PROBLEM STATEMENT:
Word for word, restate the lines of the material below from its first line through the one containing "[0:00.00-0:07.80]". Omit the rest.

TASK DATA:
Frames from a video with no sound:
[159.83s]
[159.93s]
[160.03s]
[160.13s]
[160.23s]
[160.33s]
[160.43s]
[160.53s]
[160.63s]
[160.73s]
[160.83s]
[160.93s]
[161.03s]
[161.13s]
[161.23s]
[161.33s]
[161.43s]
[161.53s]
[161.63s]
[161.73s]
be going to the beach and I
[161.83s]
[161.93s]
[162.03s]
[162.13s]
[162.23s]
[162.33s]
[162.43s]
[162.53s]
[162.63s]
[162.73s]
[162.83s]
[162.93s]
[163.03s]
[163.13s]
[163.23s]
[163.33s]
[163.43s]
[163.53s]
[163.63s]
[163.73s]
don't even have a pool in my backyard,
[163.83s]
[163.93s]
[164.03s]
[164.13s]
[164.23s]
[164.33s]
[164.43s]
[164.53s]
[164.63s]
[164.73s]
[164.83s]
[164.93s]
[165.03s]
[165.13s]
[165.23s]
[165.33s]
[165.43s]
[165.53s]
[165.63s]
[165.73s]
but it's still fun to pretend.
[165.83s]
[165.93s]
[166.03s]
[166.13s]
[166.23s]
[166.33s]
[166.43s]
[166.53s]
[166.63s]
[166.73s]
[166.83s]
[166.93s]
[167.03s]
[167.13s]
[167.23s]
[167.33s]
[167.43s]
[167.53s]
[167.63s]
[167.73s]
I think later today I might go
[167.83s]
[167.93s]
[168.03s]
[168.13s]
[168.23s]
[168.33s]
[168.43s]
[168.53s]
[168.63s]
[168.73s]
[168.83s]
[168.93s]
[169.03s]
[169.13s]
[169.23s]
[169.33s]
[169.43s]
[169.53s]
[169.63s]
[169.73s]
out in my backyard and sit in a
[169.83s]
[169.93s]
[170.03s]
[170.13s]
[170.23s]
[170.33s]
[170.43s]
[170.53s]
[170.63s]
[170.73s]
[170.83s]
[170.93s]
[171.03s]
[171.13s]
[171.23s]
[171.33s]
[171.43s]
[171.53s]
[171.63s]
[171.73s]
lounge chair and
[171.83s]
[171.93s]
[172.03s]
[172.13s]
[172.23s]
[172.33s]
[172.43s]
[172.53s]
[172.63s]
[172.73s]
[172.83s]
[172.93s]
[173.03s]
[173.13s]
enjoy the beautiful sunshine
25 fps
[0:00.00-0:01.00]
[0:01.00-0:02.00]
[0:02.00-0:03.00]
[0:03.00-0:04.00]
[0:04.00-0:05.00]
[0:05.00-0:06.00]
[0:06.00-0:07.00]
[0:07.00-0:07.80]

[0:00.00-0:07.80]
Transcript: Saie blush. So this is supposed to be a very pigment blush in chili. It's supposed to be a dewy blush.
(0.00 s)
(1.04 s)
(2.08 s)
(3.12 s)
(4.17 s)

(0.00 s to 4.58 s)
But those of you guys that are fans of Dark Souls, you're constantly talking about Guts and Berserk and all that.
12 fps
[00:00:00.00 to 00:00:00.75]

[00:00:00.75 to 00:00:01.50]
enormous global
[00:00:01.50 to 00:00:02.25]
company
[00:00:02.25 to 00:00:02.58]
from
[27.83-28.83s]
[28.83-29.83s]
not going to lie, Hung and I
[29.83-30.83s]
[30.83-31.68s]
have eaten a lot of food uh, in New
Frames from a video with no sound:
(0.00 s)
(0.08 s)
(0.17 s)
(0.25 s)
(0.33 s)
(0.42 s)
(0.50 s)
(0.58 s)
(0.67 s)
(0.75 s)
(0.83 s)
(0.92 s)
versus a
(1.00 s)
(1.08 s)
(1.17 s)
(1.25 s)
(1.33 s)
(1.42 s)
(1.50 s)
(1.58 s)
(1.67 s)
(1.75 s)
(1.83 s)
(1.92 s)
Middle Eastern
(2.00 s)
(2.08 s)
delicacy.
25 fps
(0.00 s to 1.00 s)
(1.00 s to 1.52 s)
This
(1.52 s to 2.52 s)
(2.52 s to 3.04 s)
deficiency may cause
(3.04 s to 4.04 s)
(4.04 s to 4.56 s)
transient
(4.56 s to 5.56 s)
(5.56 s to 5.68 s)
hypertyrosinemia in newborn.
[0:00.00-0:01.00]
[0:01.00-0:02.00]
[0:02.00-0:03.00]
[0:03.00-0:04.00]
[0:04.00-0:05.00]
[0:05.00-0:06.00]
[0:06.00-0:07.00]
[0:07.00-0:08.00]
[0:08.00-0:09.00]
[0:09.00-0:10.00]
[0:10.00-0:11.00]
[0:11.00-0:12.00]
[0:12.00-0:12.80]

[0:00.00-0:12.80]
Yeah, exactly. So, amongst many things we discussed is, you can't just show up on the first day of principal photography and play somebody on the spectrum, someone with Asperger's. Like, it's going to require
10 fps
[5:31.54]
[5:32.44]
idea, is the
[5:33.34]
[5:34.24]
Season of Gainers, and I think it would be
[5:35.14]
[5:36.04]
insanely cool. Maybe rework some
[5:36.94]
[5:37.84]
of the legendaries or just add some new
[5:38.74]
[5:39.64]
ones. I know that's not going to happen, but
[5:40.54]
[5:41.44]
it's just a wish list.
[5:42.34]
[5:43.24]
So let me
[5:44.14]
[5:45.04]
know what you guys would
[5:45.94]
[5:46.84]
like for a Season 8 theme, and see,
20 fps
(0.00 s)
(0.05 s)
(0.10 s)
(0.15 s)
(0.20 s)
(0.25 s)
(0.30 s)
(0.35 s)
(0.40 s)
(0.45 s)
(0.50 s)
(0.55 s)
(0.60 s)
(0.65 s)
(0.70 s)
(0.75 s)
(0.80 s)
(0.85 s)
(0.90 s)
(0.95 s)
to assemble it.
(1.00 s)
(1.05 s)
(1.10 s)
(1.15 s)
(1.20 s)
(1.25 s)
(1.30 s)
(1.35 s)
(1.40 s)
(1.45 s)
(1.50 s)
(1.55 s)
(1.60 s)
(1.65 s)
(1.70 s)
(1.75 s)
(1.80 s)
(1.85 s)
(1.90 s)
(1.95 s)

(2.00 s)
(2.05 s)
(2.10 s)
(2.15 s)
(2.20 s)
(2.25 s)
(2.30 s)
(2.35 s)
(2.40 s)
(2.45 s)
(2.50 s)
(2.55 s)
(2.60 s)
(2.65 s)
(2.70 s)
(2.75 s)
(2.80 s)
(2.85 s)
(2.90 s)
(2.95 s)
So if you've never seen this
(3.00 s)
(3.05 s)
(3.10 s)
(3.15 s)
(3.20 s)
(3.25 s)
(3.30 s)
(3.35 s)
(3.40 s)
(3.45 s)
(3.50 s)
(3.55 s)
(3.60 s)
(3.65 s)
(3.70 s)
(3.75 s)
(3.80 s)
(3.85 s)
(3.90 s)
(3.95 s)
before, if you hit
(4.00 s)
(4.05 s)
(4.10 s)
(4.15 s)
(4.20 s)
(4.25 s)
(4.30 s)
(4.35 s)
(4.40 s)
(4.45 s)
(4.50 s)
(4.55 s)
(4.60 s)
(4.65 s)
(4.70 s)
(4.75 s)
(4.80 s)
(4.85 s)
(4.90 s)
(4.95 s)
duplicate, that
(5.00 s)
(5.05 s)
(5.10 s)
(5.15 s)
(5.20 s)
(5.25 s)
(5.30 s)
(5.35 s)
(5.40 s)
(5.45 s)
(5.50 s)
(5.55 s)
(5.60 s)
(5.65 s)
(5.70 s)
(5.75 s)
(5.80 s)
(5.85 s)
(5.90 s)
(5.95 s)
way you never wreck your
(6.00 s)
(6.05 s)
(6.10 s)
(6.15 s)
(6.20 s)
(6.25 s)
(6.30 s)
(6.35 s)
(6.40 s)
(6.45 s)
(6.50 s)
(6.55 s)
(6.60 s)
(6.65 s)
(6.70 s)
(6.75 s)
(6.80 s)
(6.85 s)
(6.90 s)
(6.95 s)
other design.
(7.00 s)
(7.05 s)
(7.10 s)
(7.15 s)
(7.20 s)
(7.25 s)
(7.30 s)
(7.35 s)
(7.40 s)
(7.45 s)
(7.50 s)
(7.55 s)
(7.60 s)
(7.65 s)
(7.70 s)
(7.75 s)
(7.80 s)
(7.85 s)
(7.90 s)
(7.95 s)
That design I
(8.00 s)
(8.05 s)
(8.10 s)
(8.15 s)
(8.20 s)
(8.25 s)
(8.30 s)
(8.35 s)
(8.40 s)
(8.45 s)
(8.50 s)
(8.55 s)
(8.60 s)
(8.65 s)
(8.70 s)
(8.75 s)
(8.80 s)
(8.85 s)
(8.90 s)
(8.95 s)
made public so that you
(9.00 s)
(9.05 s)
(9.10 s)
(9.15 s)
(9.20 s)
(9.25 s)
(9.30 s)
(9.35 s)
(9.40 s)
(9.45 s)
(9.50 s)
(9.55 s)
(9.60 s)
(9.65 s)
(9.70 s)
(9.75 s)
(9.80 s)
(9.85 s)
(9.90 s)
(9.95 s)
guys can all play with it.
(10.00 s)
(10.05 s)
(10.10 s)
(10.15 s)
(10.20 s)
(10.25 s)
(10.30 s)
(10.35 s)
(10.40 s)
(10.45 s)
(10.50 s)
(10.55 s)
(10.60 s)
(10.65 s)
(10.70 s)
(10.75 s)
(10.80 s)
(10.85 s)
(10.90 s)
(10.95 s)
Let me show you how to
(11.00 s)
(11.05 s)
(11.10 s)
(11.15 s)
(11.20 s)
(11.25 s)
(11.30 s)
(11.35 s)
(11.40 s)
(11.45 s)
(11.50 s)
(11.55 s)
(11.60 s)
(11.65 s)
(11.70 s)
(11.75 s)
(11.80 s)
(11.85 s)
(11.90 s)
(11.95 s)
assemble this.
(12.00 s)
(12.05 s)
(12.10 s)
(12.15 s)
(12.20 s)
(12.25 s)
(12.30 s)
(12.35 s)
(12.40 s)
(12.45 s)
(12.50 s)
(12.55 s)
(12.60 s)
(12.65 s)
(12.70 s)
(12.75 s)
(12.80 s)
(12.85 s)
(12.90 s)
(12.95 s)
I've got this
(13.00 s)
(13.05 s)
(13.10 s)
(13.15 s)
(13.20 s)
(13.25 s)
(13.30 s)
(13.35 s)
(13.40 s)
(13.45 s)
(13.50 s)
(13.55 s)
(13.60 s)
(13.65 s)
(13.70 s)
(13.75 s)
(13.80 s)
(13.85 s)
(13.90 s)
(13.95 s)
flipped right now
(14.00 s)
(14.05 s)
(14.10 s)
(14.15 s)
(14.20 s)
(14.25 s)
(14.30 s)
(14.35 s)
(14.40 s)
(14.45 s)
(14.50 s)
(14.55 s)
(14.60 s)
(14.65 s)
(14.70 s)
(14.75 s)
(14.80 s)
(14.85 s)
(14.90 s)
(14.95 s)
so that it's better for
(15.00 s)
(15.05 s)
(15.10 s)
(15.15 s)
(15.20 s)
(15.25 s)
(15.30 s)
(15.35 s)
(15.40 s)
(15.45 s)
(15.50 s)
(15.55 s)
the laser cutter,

SOLUTION TO THE EXERCISE:
Frames from a video with no sound:
[159.83s]
[159.93s]
[160.03s]
[160.13s]
[160.23s]
[160.33s]
[160.43s]
[160.53s]
[160.63s]
[160.73s]
[160.83s]
[160.93s]
[161.03s]
[161.13s]
[161.23s]
[161.33s]
[161.43s]
[161.53s]
[161.63s]
[161.73s]
be going to the beach and I
[161.83s]
[161.93s]
[162.03s]
[162.13s]
[162.23s]
[162.33s]
[162.43s]
[162.53s]
[162.63s]
[162.73s]
[162.83s]
[162.93s]
[163.03s]
[163.13s]
[163.23s]
[163.33s]
[163.43s]
[163.53s]
[163.63s]
[163.73s]
don't even have a pool in my backyard,
[163.83s]
[163.93s]
[164.03s]
[164.13s]
[164.23s]
[164.33s]
[164.43s]
[164.53s]
[164.63s]
[164.73s]
[164.83s]
[164.93s]
[165.03s]
[165.13s]
[165.23s]
[165.33s]
[165.43s]
[165.53s]
[165.63s]
[165.73s]
but it's still fun to pretend.
[165.83s]
[165.93s]
[166.03s]
[166.13s]
[166.23s]
[166.33s]
[166.43s]
[166.53s]
[166.63s]
[166.73s]
[166.83s]
[166.93s]
[167.03s]
[167.13s]
[167.23s]
[167.33s]
[167.43s]
[167.53s]
[167.63s]
[167.73s]
I think later today I might go
[167.83s]
[167.93s]
[168.03s]
[168.13s]
[168.23s]
[168.33s]
[168.43s]
[168.53s]
[168.63s]
[168.73s]
[168.83s]
[168.93s]
[169.03s]
[169.13s]
[169.23s]
[169.33s]
[169.43s]
[169.53s]
[169.63s]
[169.73s]
out in my backyard and sit in a
[169.83s]
[169.93s]
[170.03s]
[170.13s]
[170.23s]
[170.33s]
[170.43s]
[170.53s]
[170.63s]
[170.73s]
[170.83s]
[170.93s]
[171.03s]
[171.13s]
[171.23s]
[171.33s]
[171.43s]
[171.53s]
[171.63s]
[171.73s]
lounge chair and
[171.83s]
[171.93s]
[172.03s]
[172.13s]
[172.23s]
[172.33s]
[172.43s]
[172.53s]
[172.63s]
[172.73s]
[172.83s]
[172.93s]
[173.03s]
[173.13s]
enjoy the beautiful sunshine
25 fps
[0:00.00-0:01.00]
[0:01.00-0:02.00]
[0:02.00-0:03.00]
[0:03.00-0:04.00]
[0:04.00-0:05.00]
[0:05.00-0:06.00]
[0:06.00-0:07.00]
[0:07.00-0:07.80]

[0:00.00-0:07.80]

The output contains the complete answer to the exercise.